Accreditation Notice Expected January 16
The Department of Education plans to notify Columbia University on January 16 that it intends to terminate the university's accreditation over alleged Title IX violations, according to two university officials familiar with the matter and a plaintiff's attorney involved in related litigation. The notice, drafted by the Department's Office for Civil Rights after a 14-month review, accuses Columbia of failing to provide a discrimination-free environment for Jewish students during campus protests in 2024 and 2025, the officials said.
The action would place at risk roughly $5.1 billion in annual federal student aid, research grants, and loan eligibility connected to Columbia's seven schools, including Columbia College, the School of Engineering and Applied Science, and the Graduate School of Arts and Sciences, one of the university officials said. The notice follows a January 13 meeting at Department headquarters at 400 Maryland Avenue Southwest in Washington between senior OCR attorneys and representatives of the university's legal team, the official said. The meeting began at 2:00 p.m. Eastern and lasted approximately two hours, the official said.
The Department will deliver the notice by certified mail and email to Columbia President Claire Shipman, who took office in July 2025, the second university official said. Columbia will have 30 days to request a hearing before an administrative law judge at the Department's Office of Hearings and Appeals, the official said. The notice will cite Middle States Commission on Higher Education, Columbia's regional accreditor, as the entity that must act on the Department's recommendation under 20 U.S.C. 1099b, the plaintiff's attorney said.
One of the university officials said the Office for Civil Rights sent a draft of the notice to Columbia's general counsel on January 10, giving the university 72 hours to respond before the formal delivery. The official said Columbia's legal team submitted a 34-page response arguing that the university had already implemented new protest policies and disciplinary procedures, but that OCR attorneys rejected the submission as insufficient.
Title IX Review and Campus Protests
The review began in November 2024 under Title VI of the Civil Rights Act and was expanded in March 2025 to include Title IX after the Department received more than 400 complaints from students and faculty, the plaintiff's attorney said. The complaints allege that Columbia administrators allowed protest encampments on the Morningside Heights campus to create a hostile environment and that some faculty members participated in demonstrations that targeted Jewish students, the attorney said.
A student involved in the case said complainants provided OCR investigators with video footage, email exchanges, and copies of campus flyers distributed between April 2024 and May 2025. The student said investigators conducted on-site interviews at the Earl Hall administration building on November 18 and 19, 2025, and requested internal disciplinary records for 37 students accused of violating university protest policies. The student spoke on condition of anonymity because of fear of retaliation from peers.
The plaintiff's attorney said the Department's draft notice cites Columbia's failure to discipline students who occupied Hamilton Hall on April 30, 2024, and the South Lawn encampment that began on April 17, 2024. The notice also faults the university for reinstating several student groups without requiring them to denounce violence, the attorney said. The attorney added that investigators reviewed audio recordings of a May 2024 faculty senate meeting at which some professors called for amnesty for arrested protesters.

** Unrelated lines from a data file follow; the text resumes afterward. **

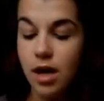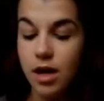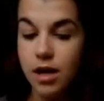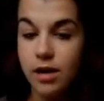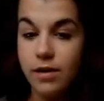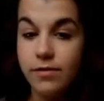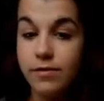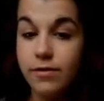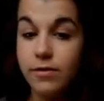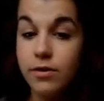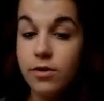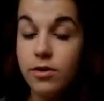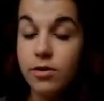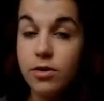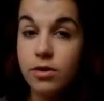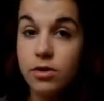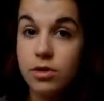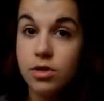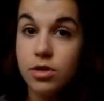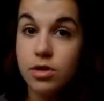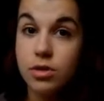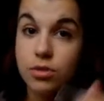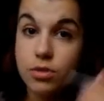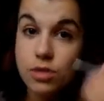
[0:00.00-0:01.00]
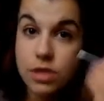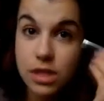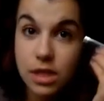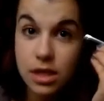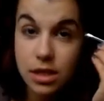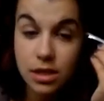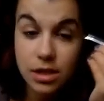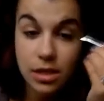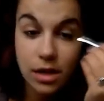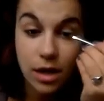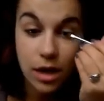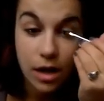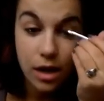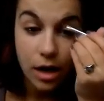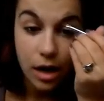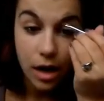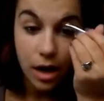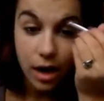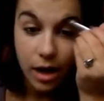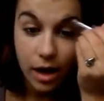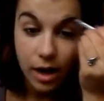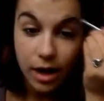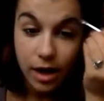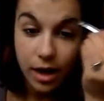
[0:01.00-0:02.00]
If you're using
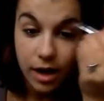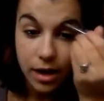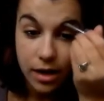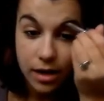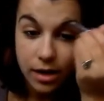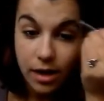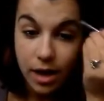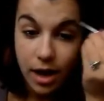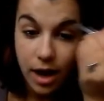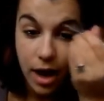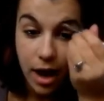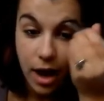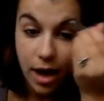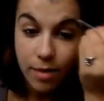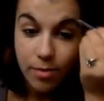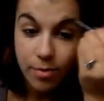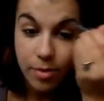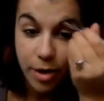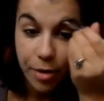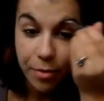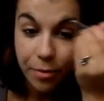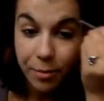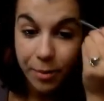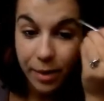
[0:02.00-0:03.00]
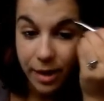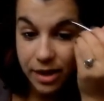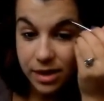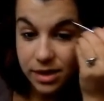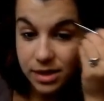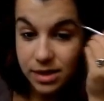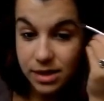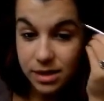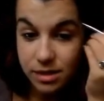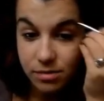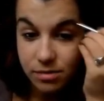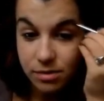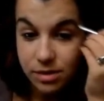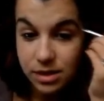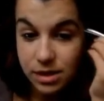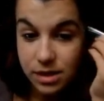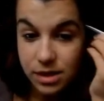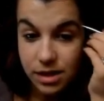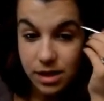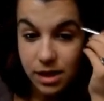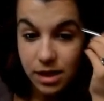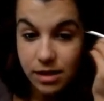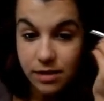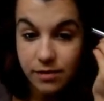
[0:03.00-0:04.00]
an eyebrow pencil
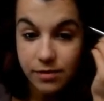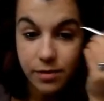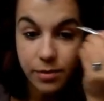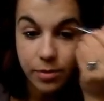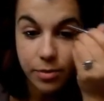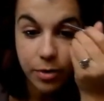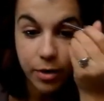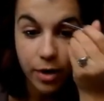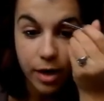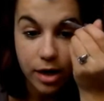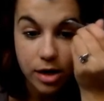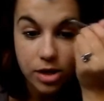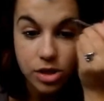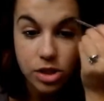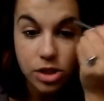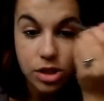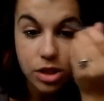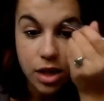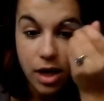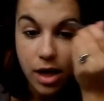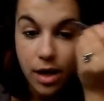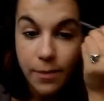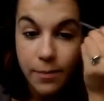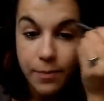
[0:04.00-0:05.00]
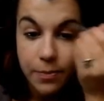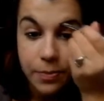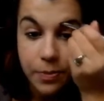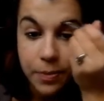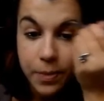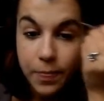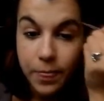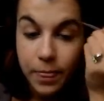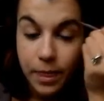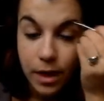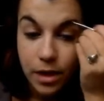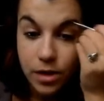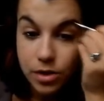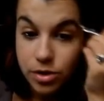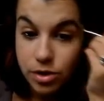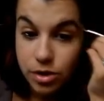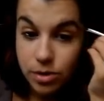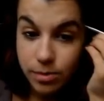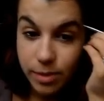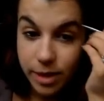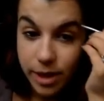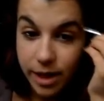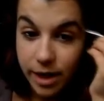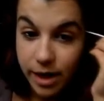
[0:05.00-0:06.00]
instead of a brush, you
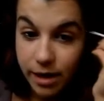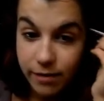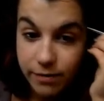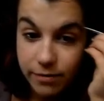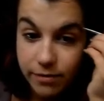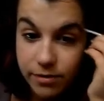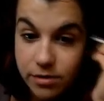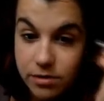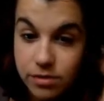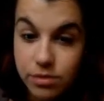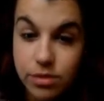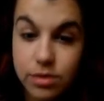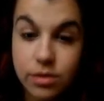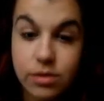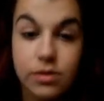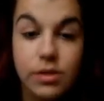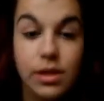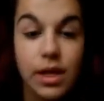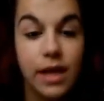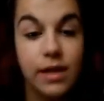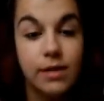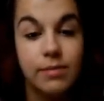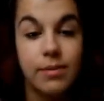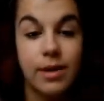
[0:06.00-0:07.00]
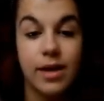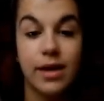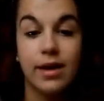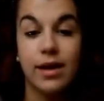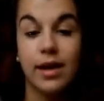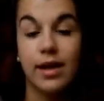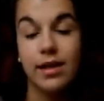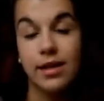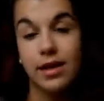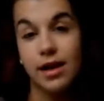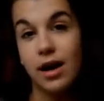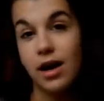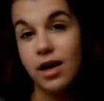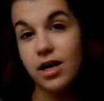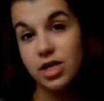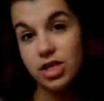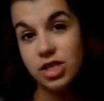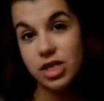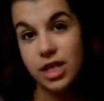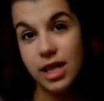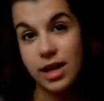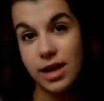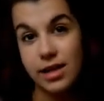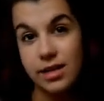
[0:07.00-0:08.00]
should be careful to not make any
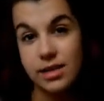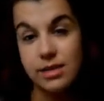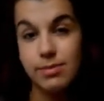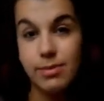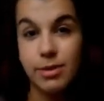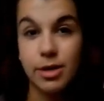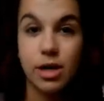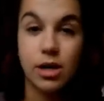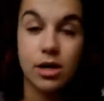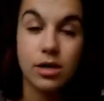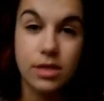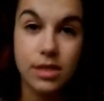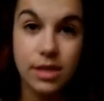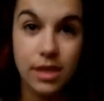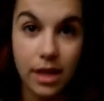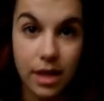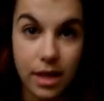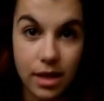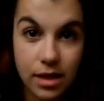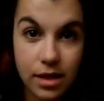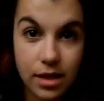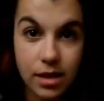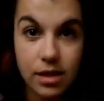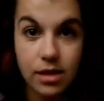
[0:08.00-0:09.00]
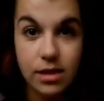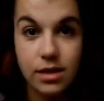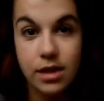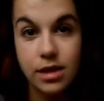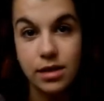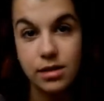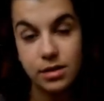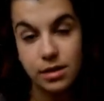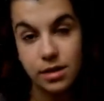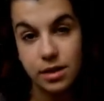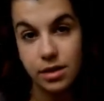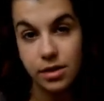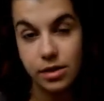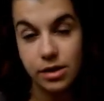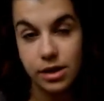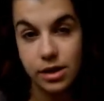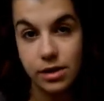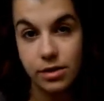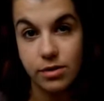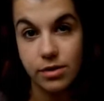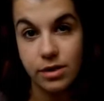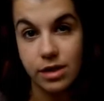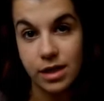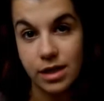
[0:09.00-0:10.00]
harsh lines because then it doesn't look
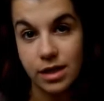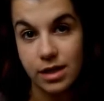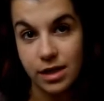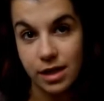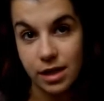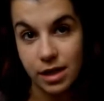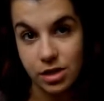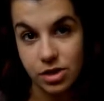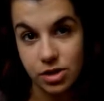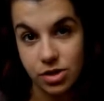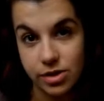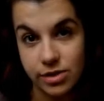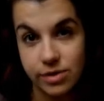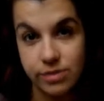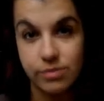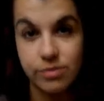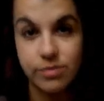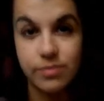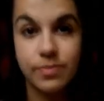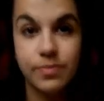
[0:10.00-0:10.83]
really natural.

One of the university officials said Columbia's Office of Institutional Equity had completed its own review in August 2025 and concluded that no systemic discrimination occurred. The official said that report, which ran 156 pages, was provided to OCR but was not referenced in the draft notice.
Financial Stakes and Next Steps
Loss of accreditation would make Columbia ineligible to disburse Title IV federal student aid, affecting approximately 8,200 students who receive Pell Grants, subsidized loans, or work-study funds, one of the university officials said. The official said Columbia's $1.3 billion annual research portfolio, much of it funded by the National Institutes of Health and the National Science Foundation, could also face immediate suspension if the notice is not resolved.

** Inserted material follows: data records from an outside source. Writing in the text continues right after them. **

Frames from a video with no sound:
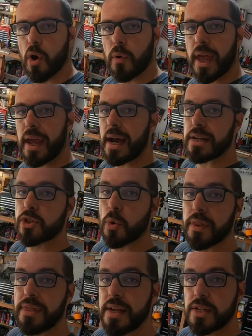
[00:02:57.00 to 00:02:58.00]
Okay guys, so
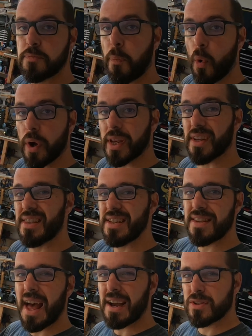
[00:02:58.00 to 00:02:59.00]
at this point,
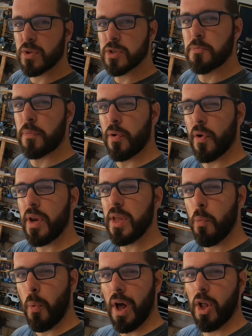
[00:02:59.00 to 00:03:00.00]
this axle's
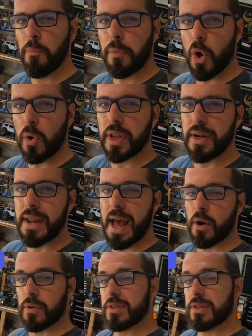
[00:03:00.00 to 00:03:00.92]
pretty well broken down.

Columbia's bond rating would likely come under review within days of the notice, the second university official said. The university carries roughly $5.4 billion in outstanding debt, including $1.2 billion in taxable bonds issued in 2022 for the Manhattanville campus expansion, the official said. A downgrade could increase debt service costs by $18 million annually, the official estimated.
The plaintiff's attorney said the Department has scheduled a press briefing for January 17 at 10:00 a.m. Eastern to outline the findings, though the briefing could be postponed if Columbia seeks an emergency injunction. The attorney said at least three other universities, including the University of Pennsylvania and New York University, are under similar review and could receive notices by the end of January.

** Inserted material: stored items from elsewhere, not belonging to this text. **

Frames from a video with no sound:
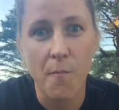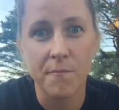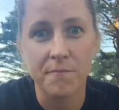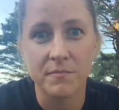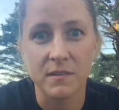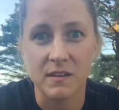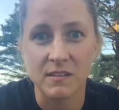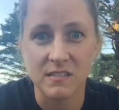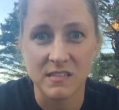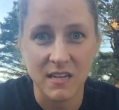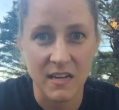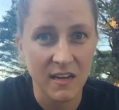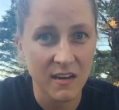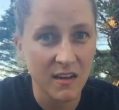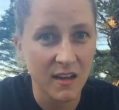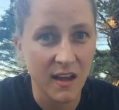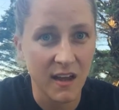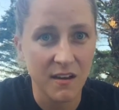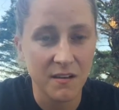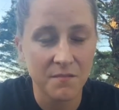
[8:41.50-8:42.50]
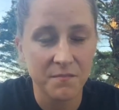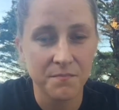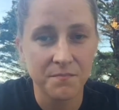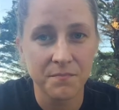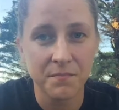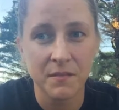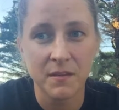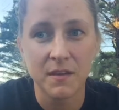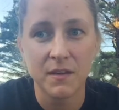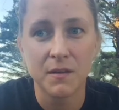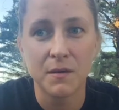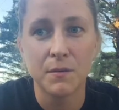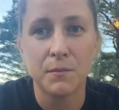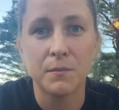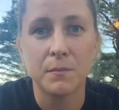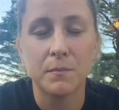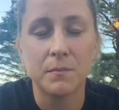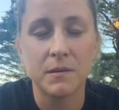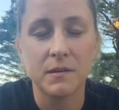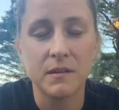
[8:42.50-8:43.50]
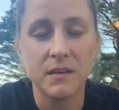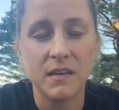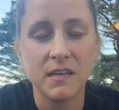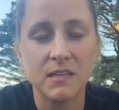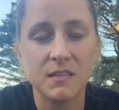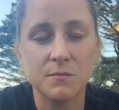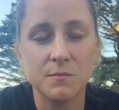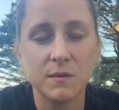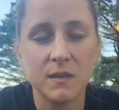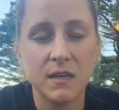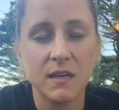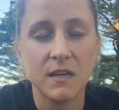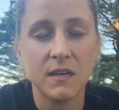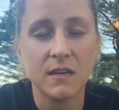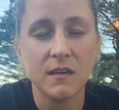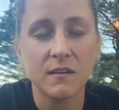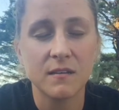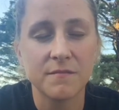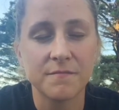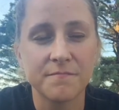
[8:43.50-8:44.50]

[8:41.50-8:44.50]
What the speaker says: I'll say it again, please be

The White House and the Department of Education did not respond to requests for comment. A Columbia spokesperson declined to comment on pending federal actions but said the university remains committed to supporting all students and complying with federal civil rights laws.
Major outlets including the Wall Street Journal, the Washington Post, the New York Times, and BBC had not reported the planned notice as of press time. The next 48 hours will determine whether Columbia files a preemptive lawsuit in federal court in Manhattan to block the notice before it is delivered.